À mesure que l’on s’en approche, la vallée se resserre. Quelle belle plaine que ce fond de vallée toute verte de blé nouveau qui pousse, tandis qu’à d’autres places, des chevaux, à la charrue, retournent une terre qui n’a rien de commun avec les sables de Berlin. Un lièvre court dans un champ tout voisin sans s’épater du train. Plus loin, c’est l’artillerie saxonne qui s’exerce près de Pirna.

À Pirna, l’Elbe est déjà tout à fait resserrée entre deux petites montagnes qui se terminent à pic et qui la surplombent. D’un côté pourtant s’étale la ville avec une forteresse la dominant.

J’ai pour compagnons de voyage une famille saxonne qui va aussi faire un petit tour dans la Suisse saxonne comme moi : une fillette entre autres, la gentillesse même, semble-t-il. Dans un autre compartiment se trouve Charly Bouvier, mon compagnon de la 5e latine, qui était à l’école de guerre de Cassel et qui vient faire, avec un ami et sa sœur, un petit tour aussi. Je lui ai déjà causé quelques instants à la gare…

À Pötzscha, nous débarquons et prenons, avec toute une flotte de monde, le bac pour Wehlen, vis-à-vis.

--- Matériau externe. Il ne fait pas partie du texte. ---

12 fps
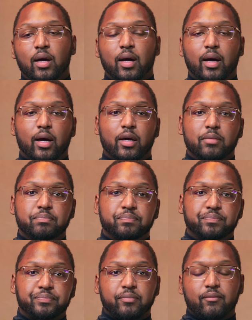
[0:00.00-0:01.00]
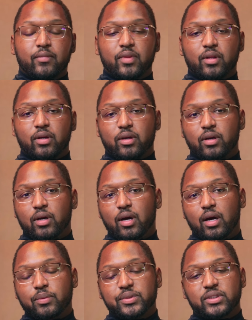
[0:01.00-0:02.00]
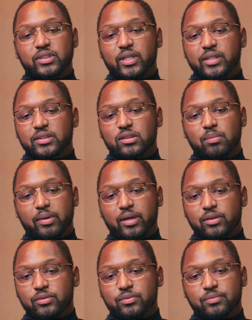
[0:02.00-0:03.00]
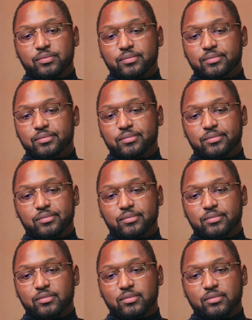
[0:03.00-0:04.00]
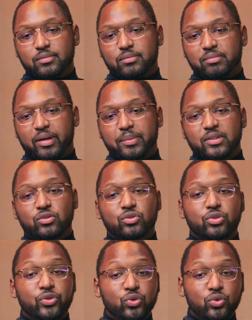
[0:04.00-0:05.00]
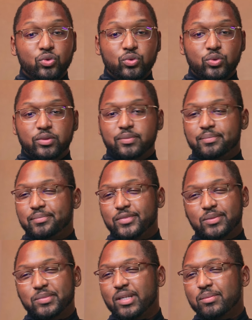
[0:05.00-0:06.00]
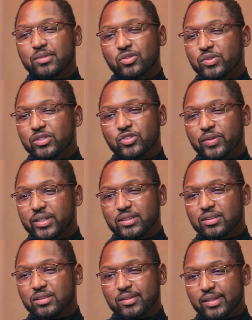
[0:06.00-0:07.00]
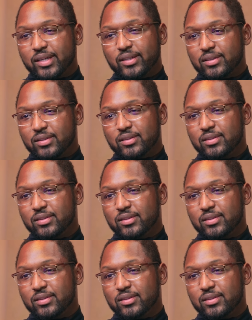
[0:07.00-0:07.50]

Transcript: I would say it's about maybe 2, sometimes 3 trades a day.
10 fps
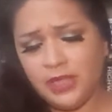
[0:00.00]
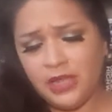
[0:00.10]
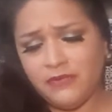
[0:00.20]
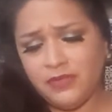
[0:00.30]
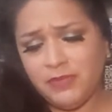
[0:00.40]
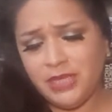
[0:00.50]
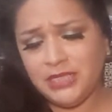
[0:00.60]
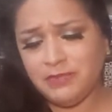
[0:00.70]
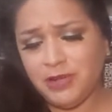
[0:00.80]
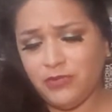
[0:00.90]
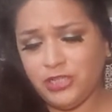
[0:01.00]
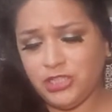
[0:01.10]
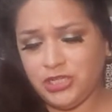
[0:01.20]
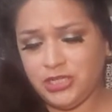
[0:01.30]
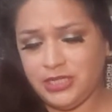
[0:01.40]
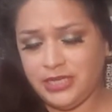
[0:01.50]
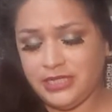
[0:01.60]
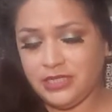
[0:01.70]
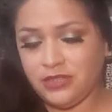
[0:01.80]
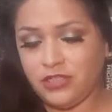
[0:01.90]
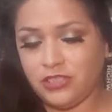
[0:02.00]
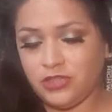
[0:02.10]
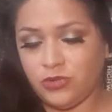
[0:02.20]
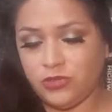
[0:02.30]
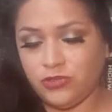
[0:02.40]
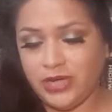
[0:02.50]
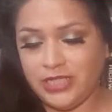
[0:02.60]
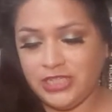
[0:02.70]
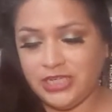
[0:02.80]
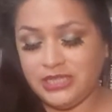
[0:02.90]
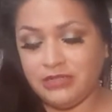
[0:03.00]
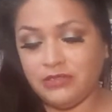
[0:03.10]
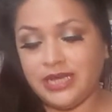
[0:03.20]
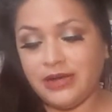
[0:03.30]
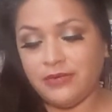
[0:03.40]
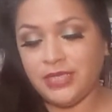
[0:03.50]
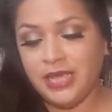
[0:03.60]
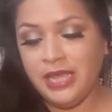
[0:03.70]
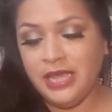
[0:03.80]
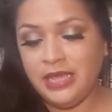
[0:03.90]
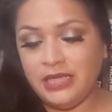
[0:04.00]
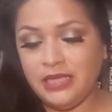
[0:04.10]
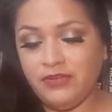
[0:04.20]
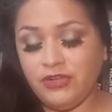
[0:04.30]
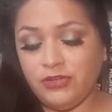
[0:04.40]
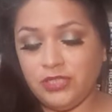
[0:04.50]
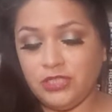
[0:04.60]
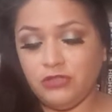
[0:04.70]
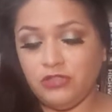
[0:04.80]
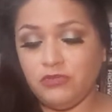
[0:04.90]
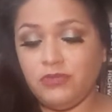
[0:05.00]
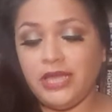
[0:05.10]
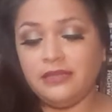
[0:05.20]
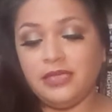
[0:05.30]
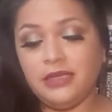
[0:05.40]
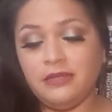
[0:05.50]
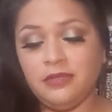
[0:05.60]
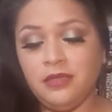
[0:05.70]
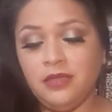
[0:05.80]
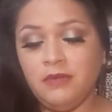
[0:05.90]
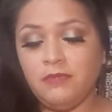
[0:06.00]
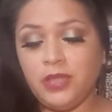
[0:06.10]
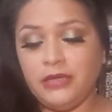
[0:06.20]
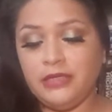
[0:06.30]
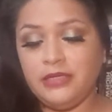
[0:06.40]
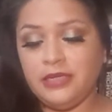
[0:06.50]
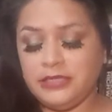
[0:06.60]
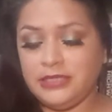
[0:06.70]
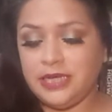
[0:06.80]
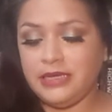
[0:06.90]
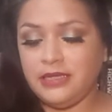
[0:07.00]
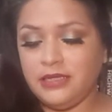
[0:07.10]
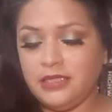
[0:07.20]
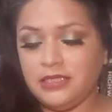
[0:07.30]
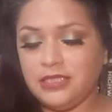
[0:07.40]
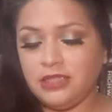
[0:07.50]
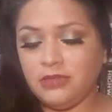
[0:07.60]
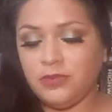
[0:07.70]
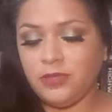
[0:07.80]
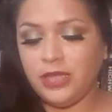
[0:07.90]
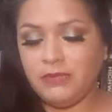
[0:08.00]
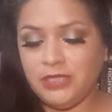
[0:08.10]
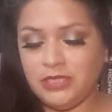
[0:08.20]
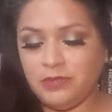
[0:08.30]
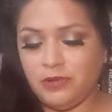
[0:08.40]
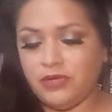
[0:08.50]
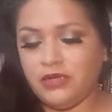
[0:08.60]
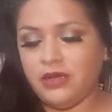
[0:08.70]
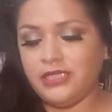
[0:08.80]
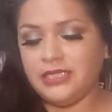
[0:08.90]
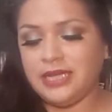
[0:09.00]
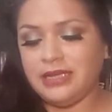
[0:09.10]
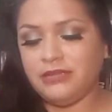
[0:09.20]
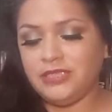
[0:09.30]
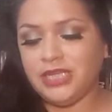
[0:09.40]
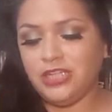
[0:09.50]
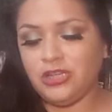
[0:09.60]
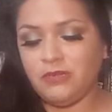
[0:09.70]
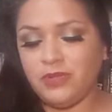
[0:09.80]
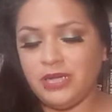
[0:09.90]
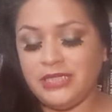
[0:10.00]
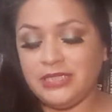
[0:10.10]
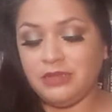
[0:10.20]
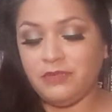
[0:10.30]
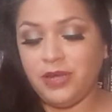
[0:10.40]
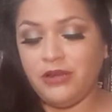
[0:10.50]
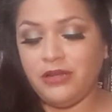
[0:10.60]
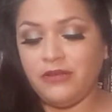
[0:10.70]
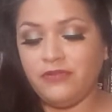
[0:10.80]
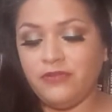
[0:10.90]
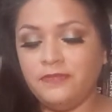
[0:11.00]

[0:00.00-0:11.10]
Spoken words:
Of the means by which she could lend the lost soul strength she had little doubt. He had given her the solution plainly. "Blood," he had said. The syllable had been spoken not as an accusation, but as an imperative.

Le bac, qui est joli, sans effort et sans rame, va son petit chemin. À Wehlen, j’achète pour 10 pf de pain, et pour 20 de la saucisse au foie, authentique cette fois, soi-disant pour mon dîner, mieux pour mon goûter, car je l’ai mangé entre Bodenbach et Prague, le soir, entre 6 et 10 h. (…)

À la gare, j’emploie mon temps à dessiner et à causer avec un brave Saxon qui a fait les deux campagnes de 66 et de 70 et 71. Le train arrive et je pars pour Bodenbach, traversant ainsi toute la Suisse saxonne qui est superbe…

À Bodenbach (Decin), je suis en Bohême et passe à la douane. Tout va bien. Puis je file à Prague, pendant 4 heures de chemin de fer, où j’arrive à 11 h. 30 (du soir) au lieu de 10 h. 30.


Jeudi 14 avril 1887 : Prague où "un tas de riens trahit le catholicisme et prouve son infériorité au point de vue de l’économie politique".

Prague est une ville intéressante. Je l’ai parcourue presque tout entière aujourd’hui, surtout la vieille ville. En sortant de mon hôtel, à 9 h., j’avais devant moi la Pulverturm (Tour Poudrière), une porte en un mot, surmontée d’une « tour », joliment ornée d’un riche gothique flamboyant. Je poursuis à travers de petites rues resserrées, mais propres, bordées de magasins où s’étalent toutes sortes de marchandises étiquetées dans les deux langues tchèque et allemande. J’arrive au Grosse Ringplatz (2), au centre, un monument de la Vierge avec un immense cierge qui brûle, car Prague est très catholique ; à tout moment, à l’angle des maisons, un saint, une sainte, et puis accompagnement du catholicisme, des tas de mendiants dans les églises, la pauvreté, la misère qui se montre, moins de propreté que dans les pays protestants, un tas de riens qui trahit le catholicisme et qui prouve son infériorité au point de vue de l’économie politique. (…)

[Au château] Je passe derrière et je vois des artilleurs s’exercer. Les soldats autrichiens sont en général jolis. Ils ont une casquette cent fois plus originale que celle des Prussiens. Mais pour le Strammheck (drill), c’est autre chose. On les voit s’en aller les mains dans les poches, se taquinent, à l’exercice marchent avec laisser-aller. Les officiers sont au contraire fort bien, jolis garçons, avec le type tchèque, et plus intelligents que les Allemands.

(1)  Plein d’entrain.

(2)  Cette colonne de la Vierge fut érigée en 1650 en mémoire de la délivrance de la ville assiégée par les Suédois, à la fin de la Guerre de Trente Ans.